Extracted data entries:
● ● ● ●
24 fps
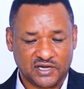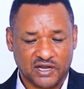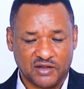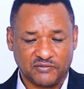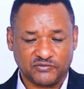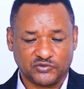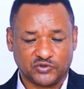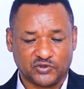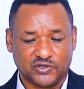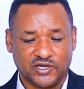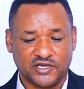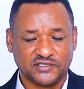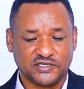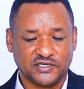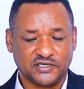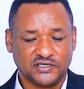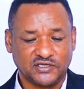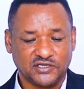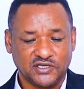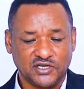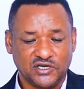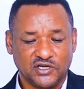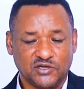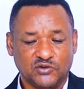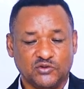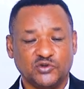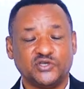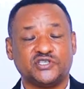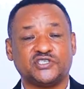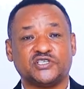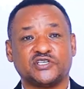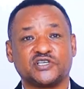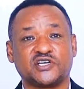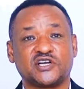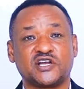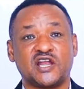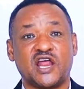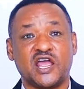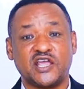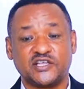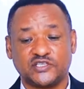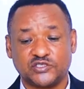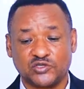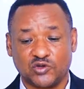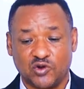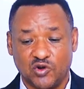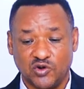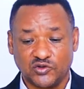come together, which
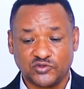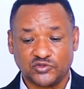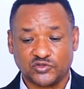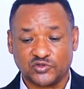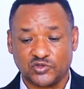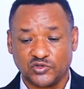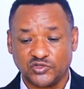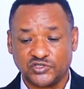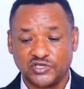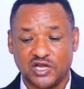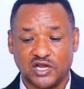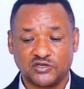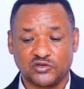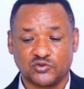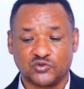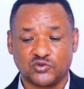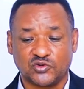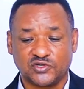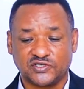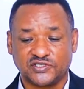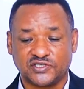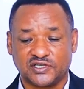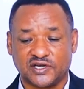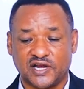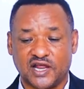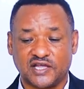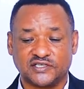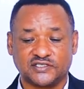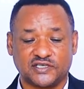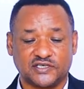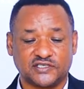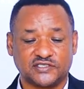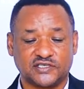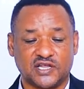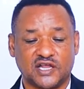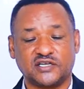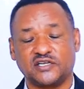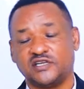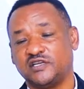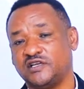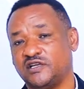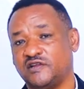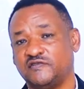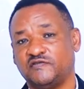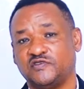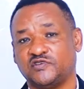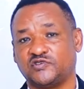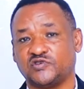relies on social rules rather than
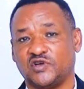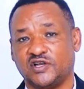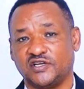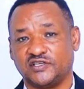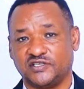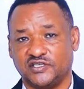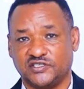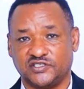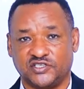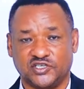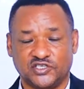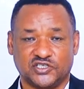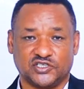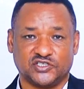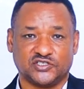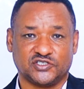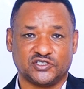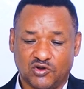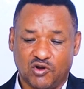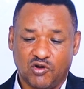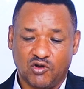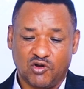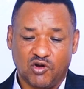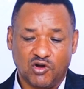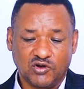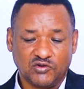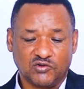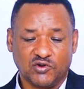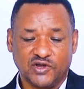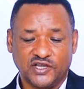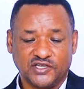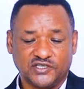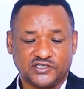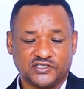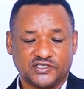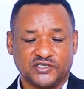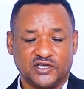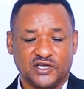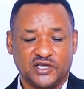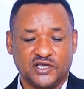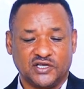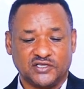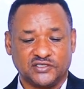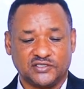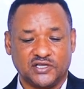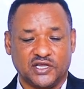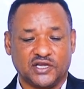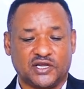individual decisions. So always
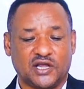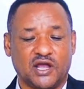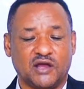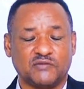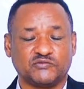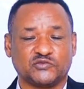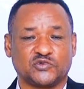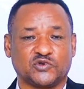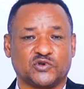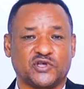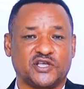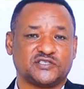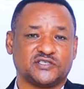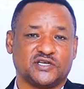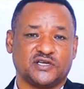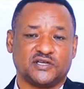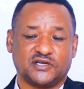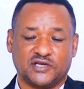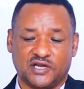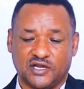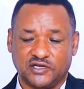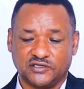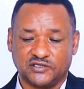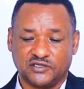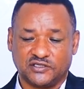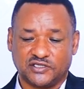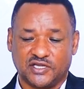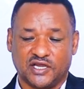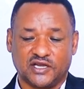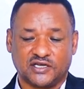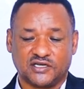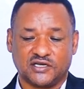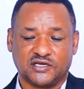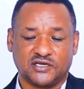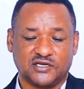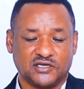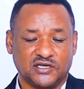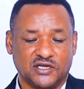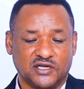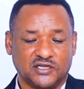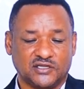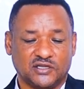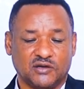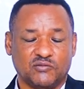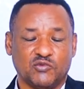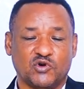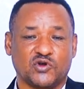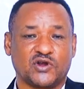they come together and take
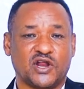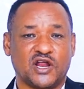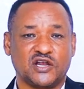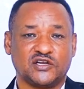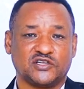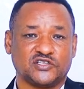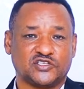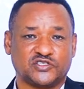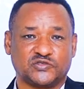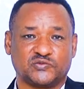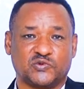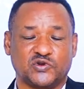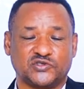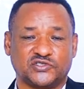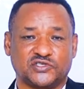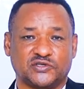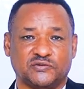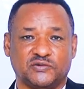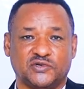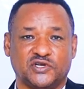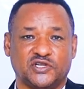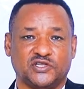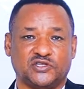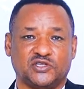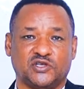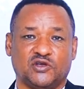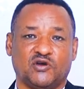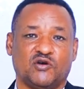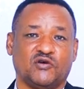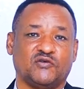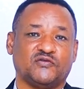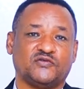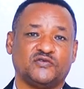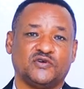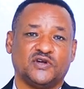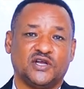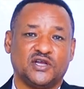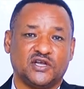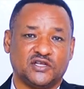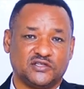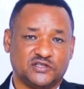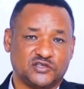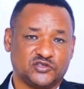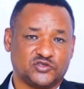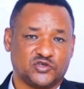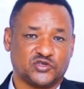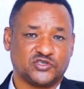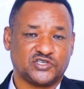the moral responsibility of
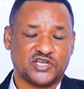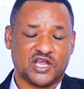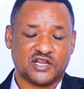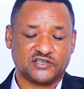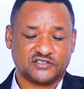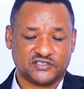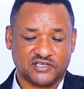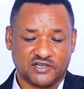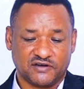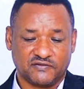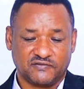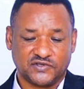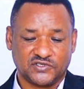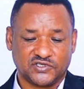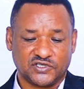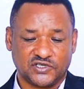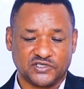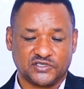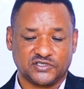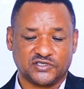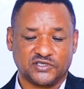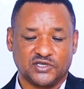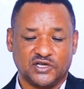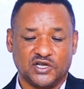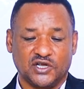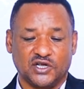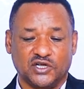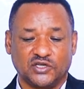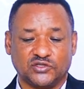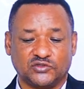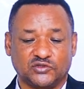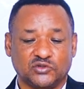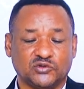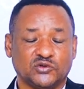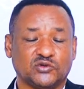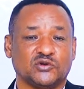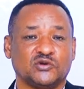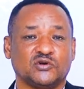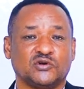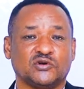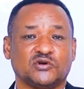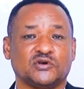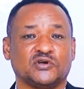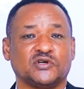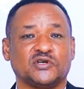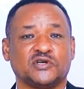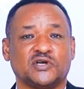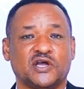the social services
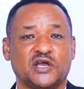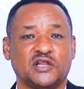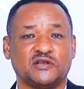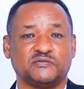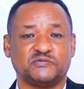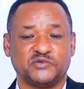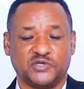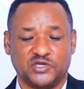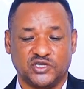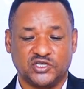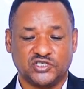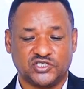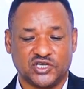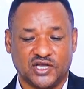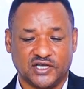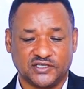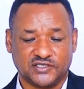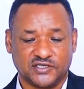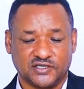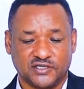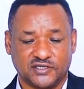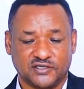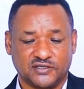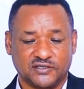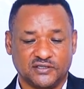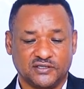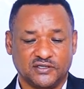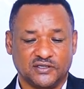to help each other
● ● ● ●
■ **PROBLEM DETAILS**
Return every entry above exactly as written, with no pictures included.

■ **TASK OUTPUT**
24 fps
come together, which
relies on social rules rather than
individual decisions. So always
they come together and take
the moral responsibility of
the social services
to help each other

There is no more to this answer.